• **Extracted data entries**
****************

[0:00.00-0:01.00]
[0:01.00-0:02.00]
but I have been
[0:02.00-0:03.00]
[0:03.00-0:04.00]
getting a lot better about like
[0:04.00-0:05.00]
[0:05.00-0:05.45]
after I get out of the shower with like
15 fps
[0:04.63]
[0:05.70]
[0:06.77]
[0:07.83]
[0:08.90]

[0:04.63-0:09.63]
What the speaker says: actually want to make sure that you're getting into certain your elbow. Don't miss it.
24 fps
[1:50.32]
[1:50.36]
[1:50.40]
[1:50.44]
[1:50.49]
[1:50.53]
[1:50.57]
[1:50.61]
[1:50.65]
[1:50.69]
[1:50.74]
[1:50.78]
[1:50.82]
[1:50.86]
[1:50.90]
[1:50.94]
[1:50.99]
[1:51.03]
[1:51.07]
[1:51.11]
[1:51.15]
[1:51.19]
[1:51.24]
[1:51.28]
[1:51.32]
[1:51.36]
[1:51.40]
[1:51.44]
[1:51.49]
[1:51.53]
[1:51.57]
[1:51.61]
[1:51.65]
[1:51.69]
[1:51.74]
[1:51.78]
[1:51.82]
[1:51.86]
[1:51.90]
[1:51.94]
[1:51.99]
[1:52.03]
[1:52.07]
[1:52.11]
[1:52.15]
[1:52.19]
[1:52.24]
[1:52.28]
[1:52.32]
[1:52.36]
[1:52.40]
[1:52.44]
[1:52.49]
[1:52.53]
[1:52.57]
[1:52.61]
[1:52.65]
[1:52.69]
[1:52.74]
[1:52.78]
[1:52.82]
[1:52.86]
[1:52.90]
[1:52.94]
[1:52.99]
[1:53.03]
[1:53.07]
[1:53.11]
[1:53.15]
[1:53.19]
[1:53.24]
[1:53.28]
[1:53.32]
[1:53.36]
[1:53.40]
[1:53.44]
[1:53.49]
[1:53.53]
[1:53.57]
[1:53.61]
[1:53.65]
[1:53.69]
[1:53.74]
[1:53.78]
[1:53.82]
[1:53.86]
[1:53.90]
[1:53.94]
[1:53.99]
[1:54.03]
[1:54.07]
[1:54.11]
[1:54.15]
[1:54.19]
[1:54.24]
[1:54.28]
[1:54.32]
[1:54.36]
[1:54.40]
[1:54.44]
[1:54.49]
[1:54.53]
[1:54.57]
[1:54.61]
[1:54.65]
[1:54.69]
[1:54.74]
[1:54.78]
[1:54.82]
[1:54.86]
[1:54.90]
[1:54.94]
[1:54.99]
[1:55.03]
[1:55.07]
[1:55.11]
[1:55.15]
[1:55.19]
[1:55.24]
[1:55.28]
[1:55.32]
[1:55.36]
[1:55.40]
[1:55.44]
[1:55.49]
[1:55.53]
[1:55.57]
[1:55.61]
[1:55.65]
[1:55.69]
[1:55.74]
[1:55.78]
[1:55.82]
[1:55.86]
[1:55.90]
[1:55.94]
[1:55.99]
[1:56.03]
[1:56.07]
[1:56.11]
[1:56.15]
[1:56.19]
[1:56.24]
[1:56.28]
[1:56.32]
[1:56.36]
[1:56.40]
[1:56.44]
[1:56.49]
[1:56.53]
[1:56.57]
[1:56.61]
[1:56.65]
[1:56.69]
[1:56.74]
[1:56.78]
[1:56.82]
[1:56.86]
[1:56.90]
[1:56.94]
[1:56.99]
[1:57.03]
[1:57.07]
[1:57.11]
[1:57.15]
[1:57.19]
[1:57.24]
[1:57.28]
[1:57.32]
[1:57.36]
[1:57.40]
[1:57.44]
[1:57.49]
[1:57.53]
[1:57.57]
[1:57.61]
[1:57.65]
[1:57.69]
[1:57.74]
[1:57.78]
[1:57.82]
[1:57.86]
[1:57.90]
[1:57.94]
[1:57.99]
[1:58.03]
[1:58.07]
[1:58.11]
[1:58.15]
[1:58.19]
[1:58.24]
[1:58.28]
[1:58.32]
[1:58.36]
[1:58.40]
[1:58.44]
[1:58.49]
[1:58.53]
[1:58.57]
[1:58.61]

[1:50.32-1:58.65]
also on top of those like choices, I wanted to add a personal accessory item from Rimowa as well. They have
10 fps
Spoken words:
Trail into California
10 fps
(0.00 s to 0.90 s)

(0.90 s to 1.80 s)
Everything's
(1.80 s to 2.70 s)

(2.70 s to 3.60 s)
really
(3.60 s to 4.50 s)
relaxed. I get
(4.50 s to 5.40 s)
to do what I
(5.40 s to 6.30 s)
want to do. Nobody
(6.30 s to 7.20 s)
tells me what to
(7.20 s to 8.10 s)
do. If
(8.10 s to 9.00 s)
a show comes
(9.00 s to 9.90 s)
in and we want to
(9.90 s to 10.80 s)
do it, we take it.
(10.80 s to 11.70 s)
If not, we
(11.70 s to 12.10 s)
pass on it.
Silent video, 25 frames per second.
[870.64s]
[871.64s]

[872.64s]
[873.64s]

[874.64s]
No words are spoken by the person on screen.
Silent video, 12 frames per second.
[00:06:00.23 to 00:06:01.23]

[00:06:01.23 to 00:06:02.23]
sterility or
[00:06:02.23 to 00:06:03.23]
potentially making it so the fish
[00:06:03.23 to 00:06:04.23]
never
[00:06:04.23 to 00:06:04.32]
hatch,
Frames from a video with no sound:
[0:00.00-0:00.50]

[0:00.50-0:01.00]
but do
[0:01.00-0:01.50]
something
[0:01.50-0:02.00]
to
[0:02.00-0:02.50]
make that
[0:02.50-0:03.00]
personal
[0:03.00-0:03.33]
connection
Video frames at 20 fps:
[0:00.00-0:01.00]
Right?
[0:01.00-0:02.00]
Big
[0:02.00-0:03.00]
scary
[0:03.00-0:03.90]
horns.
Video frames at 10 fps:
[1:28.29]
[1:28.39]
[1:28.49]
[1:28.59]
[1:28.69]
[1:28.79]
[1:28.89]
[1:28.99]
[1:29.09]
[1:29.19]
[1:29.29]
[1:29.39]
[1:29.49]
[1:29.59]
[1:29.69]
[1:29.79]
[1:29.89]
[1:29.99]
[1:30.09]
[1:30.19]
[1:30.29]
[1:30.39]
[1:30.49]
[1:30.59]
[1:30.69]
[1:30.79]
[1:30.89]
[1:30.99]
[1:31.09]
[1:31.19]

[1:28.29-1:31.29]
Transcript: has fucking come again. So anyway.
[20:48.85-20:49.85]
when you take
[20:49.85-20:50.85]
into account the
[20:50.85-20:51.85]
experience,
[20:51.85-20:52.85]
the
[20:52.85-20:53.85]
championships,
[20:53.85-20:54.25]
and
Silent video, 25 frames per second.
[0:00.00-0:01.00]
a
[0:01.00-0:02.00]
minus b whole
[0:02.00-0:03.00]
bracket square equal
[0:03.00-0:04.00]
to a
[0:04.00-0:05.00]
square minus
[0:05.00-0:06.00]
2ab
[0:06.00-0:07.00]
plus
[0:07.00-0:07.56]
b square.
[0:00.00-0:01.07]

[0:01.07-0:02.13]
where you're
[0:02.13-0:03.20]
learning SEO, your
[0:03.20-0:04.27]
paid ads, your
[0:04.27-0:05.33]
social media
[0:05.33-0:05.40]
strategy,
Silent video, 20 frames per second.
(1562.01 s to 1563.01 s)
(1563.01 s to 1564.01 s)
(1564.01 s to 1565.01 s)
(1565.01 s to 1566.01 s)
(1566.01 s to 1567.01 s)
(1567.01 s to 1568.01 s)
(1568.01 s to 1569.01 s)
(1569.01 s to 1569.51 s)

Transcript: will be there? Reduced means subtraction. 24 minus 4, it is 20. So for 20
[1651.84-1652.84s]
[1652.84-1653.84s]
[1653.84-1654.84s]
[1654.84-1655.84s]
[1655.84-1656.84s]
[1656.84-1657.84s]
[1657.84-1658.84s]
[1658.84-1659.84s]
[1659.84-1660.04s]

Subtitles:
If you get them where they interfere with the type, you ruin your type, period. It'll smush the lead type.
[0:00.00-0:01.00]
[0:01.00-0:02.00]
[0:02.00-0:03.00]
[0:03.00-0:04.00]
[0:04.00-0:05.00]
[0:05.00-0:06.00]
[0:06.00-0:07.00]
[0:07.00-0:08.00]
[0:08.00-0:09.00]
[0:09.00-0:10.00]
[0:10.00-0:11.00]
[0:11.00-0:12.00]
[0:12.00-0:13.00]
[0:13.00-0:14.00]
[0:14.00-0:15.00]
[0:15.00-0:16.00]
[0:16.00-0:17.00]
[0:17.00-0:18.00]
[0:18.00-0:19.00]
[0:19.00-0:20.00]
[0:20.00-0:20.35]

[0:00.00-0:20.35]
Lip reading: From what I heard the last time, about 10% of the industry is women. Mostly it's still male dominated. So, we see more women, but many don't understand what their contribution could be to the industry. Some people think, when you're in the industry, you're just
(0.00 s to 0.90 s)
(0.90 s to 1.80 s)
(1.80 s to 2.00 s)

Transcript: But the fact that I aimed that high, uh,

****************

Across the entries, how many lines hold the word "Transcript"? Say only the number.

3